#### What to work on:
An exact copy of every entry is needed, with the images left out.

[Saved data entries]
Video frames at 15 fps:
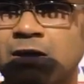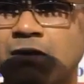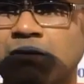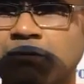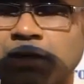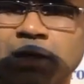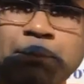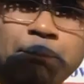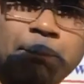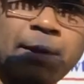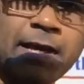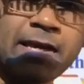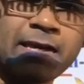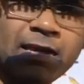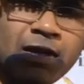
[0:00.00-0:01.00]
while
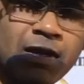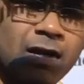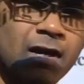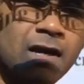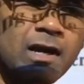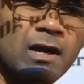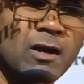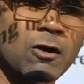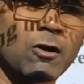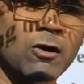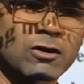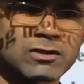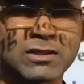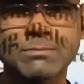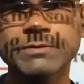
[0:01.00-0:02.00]
playing or
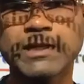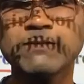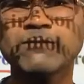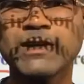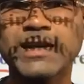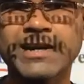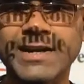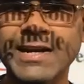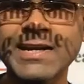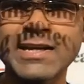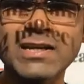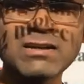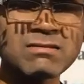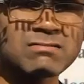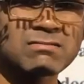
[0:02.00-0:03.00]
sometime while
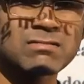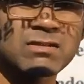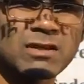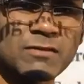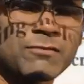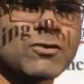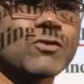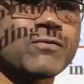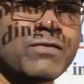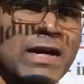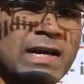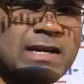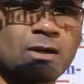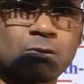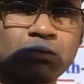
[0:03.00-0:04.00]
riding, if you
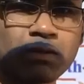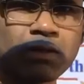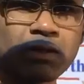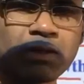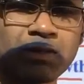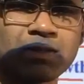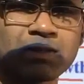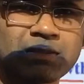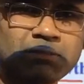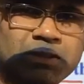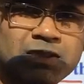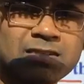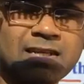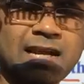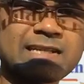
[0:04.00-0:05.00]
fell down, some
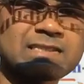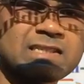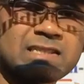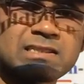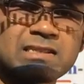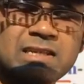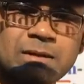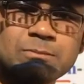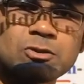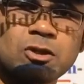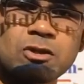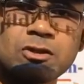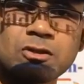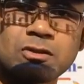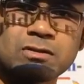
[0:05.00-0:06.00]
scratches comes
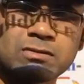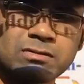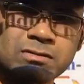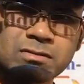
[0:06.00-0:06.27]
on your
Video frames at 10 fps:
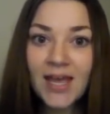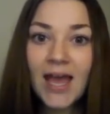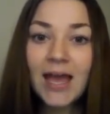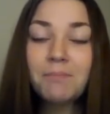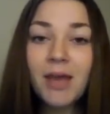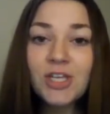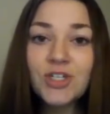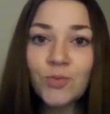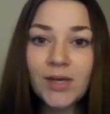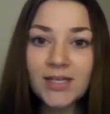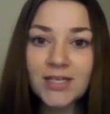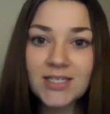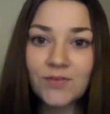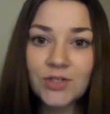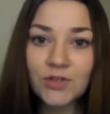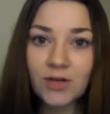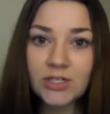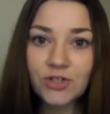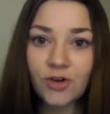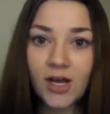A major weakness of this
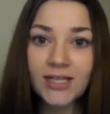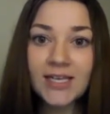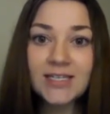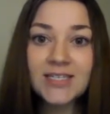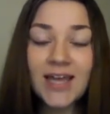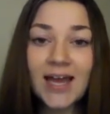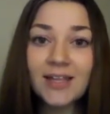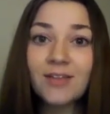restaurant is that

#### Response area:
Video frames at 15 fps:
[0:00.00-0:01.00]
while
[0:01.00-0:02.00]
playing or
[0:02.00-0:03.00]
sometime while
[0:03.00-0:04.00]
riding, if you
[0:04.00-0:05.00]
fell down, some
[0:05.00-0:06.00]
scratches comes
[0:06.00-0:06.27]
on your
Video frames at 10 fps:
A major weakness of this
restaurant is that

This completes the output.